■ YOUR GOAL
Your answer must be only the lines below from the one containing "[00:00:01.07 to 00:00:02.13]" through the one containing "[00:00:07.47 to 00:00:07.93]", copied exactly, with the pictures left out.

■ RECORDS PROVIDED

################

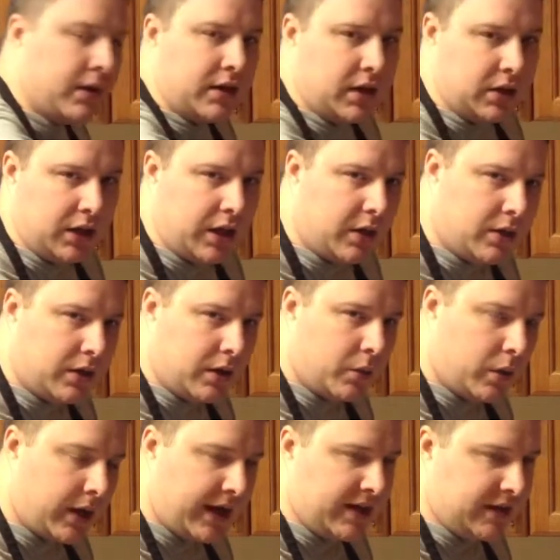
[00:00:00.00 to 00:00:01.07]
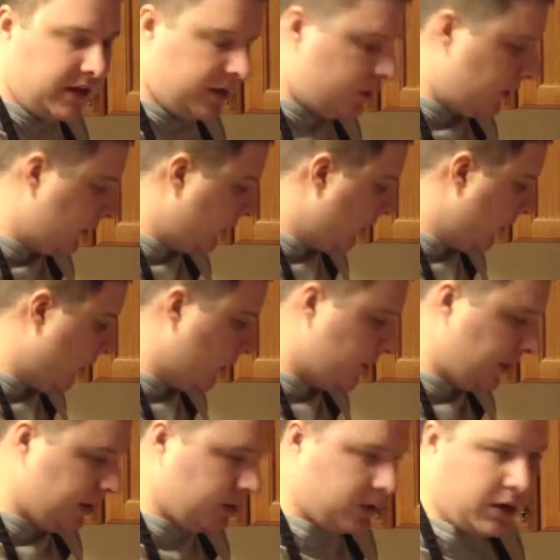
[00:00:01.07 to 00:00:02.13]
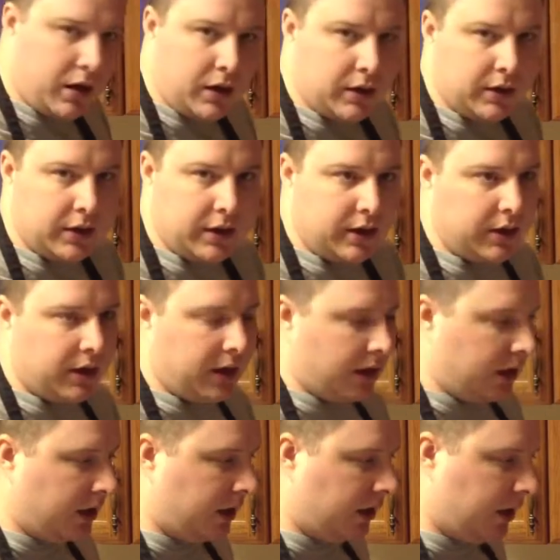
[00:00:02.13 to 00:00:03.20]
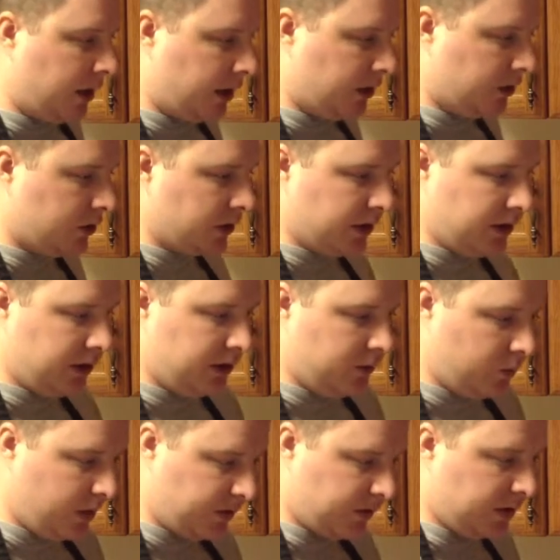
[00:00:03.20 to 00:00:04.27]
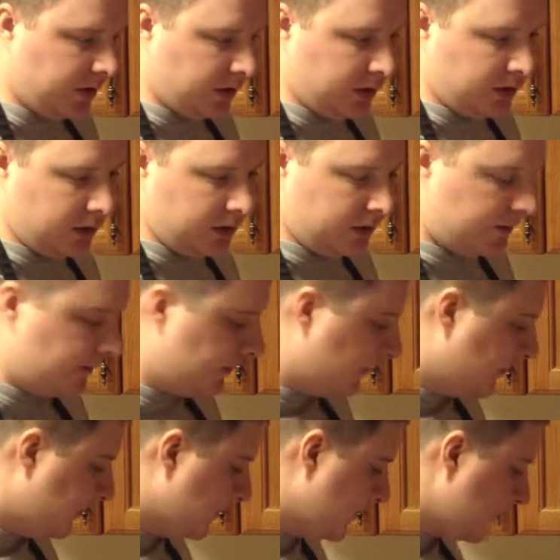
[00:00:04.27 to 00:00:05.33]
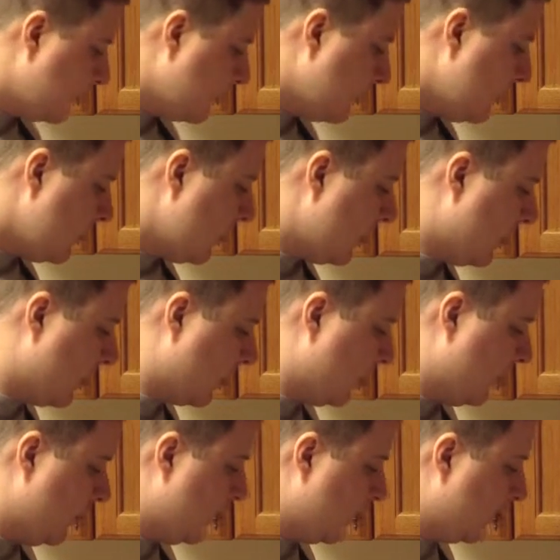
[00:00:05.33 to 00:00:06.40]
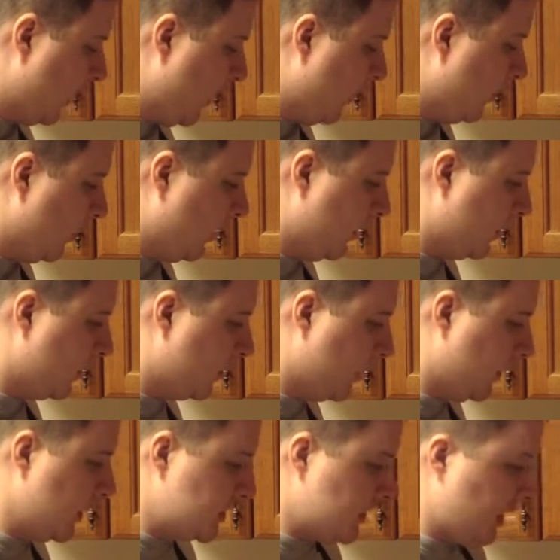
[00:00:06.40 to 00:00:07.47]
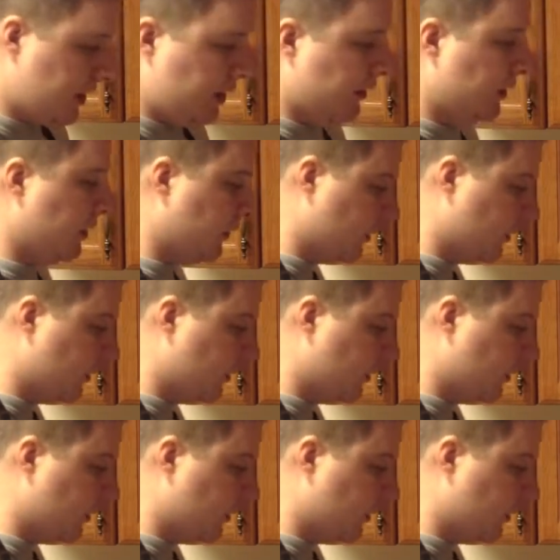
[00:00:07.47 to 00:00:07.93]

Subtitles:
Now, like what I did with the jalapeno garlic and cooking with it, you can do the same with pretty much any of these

################

■ SOLUTION TO THIS EXERCISE
[00:00:01.07 to 00:00:02.13]
[00:00:02.13 to 00:00:03.20]
[00:00:03.20 to 00:00:04.27]
[00:00:04.27 to 00:00:05.33]
[00:00:05.33 to 00:00:06.40]
[00:00:06.40 to 00:00:07.47]
[00:00:07.47 to 00:00:07.93]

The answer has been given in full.